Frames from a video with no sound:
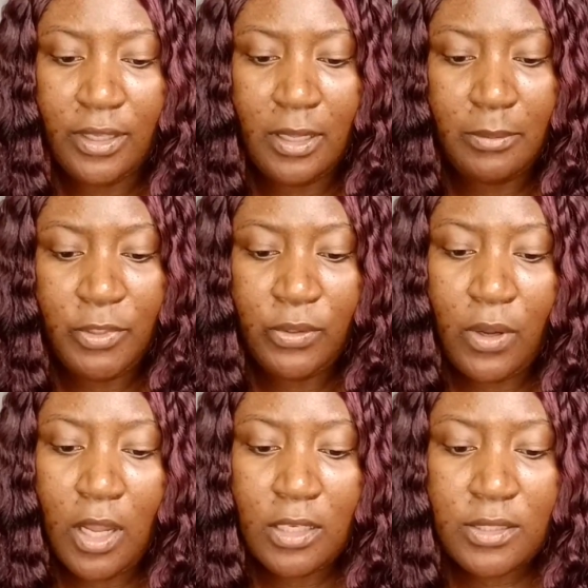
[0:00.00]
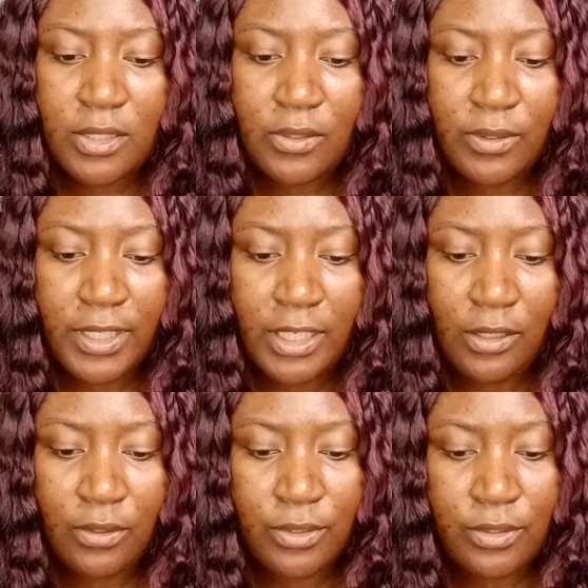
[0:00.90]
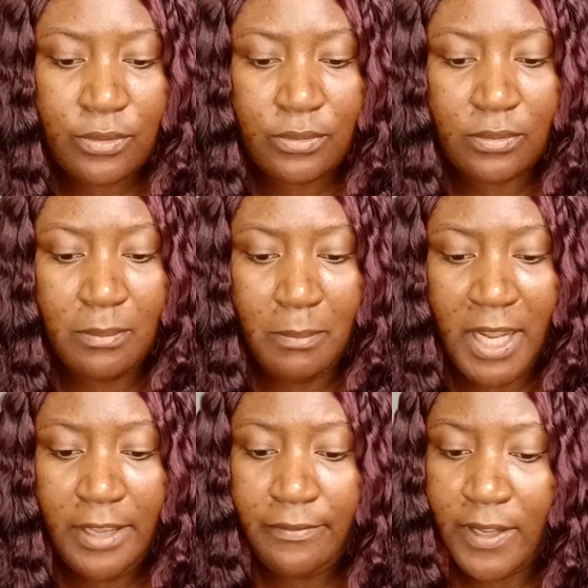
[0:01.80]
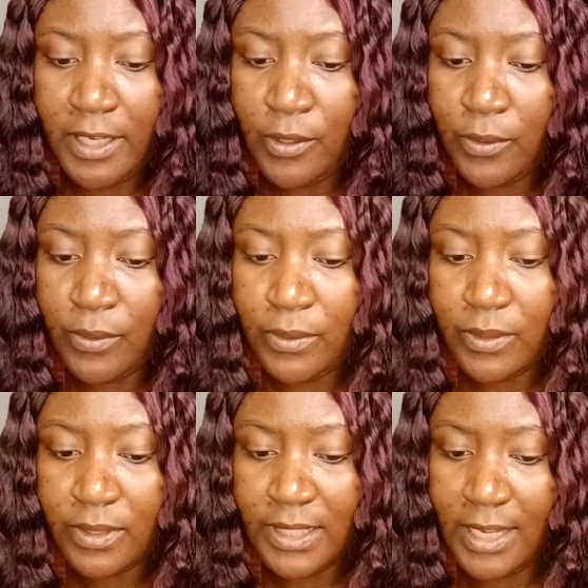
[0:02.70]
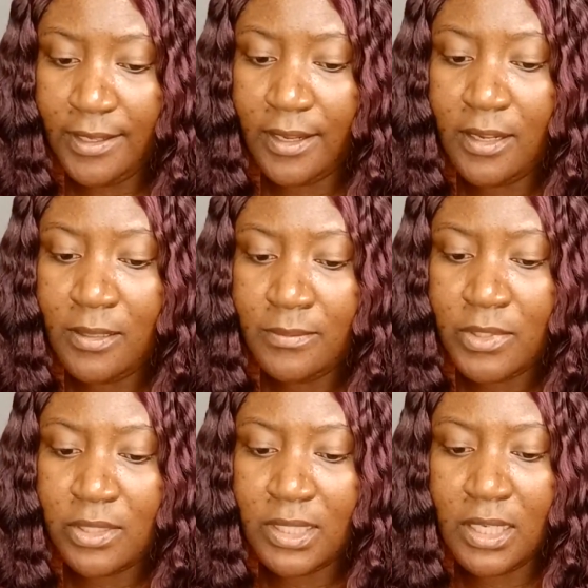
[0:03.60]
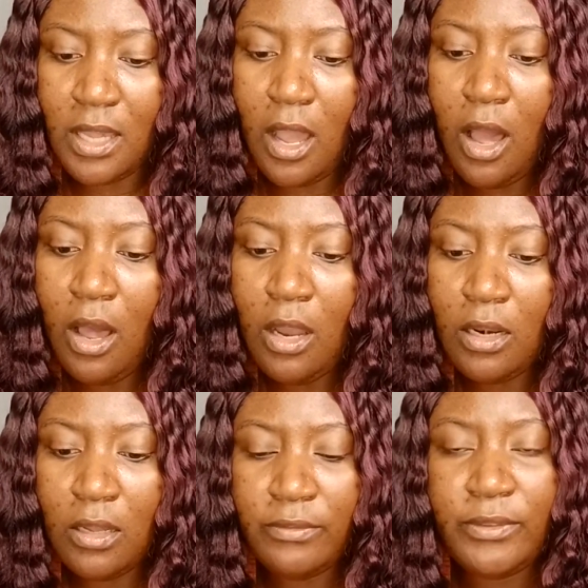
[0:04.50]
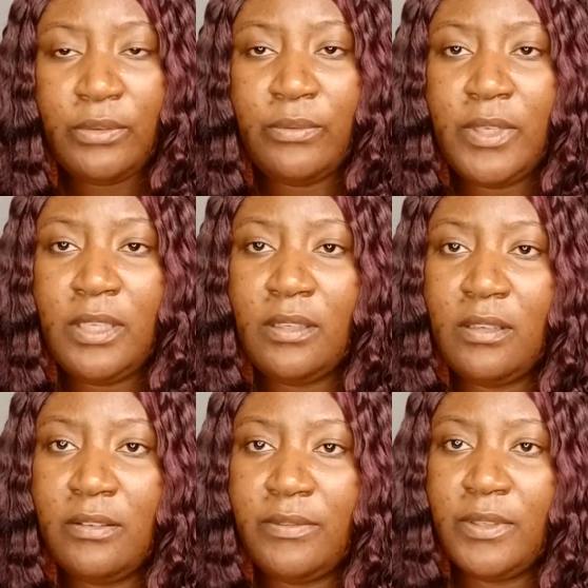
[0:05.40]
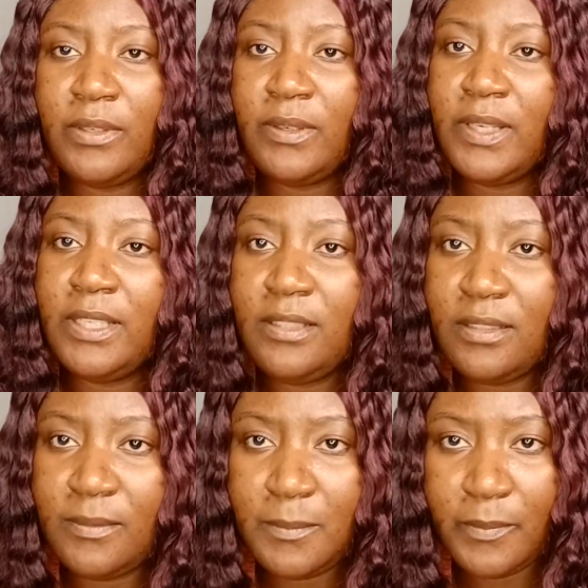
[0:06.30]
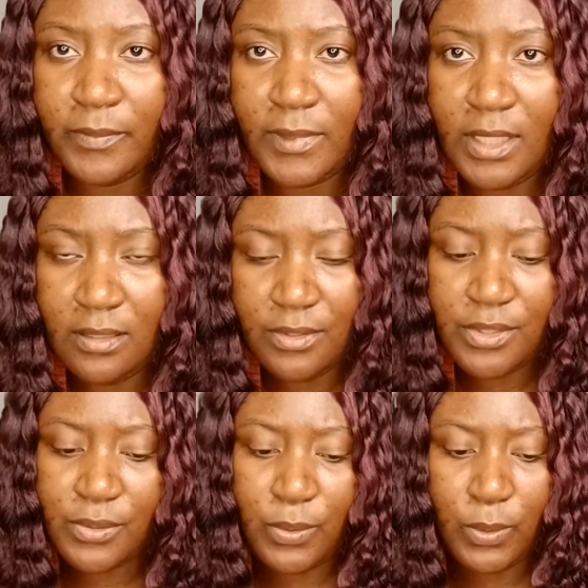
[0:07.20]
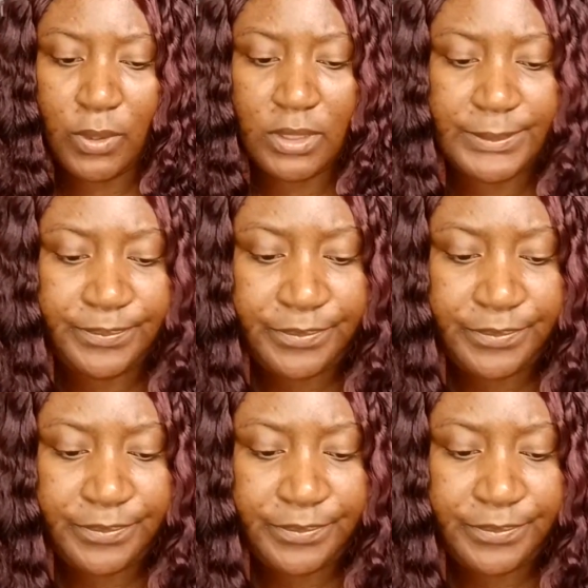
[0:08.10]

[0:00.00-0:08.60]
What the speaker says: You also can go to myfico.com to get all of 3 of your credit score.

##########

▶ [EXERCISE DETAILS]: Repeat the data exactly. No pictures should appear.

▶ [REPLY TO THE TASK]:
Frames from a video with no sound:
[0:00.00]
[0:00.90]
[0:01.80]
[0:02.70]
[0:03.60]
[0:04.50]
[0:05.40]
[0:06.30]
[0:07.20]
[0:08.10]

[0:00.00-0:08.60]
What the speaker says: You also can go to myfico.com to get all of 3 of your credit score.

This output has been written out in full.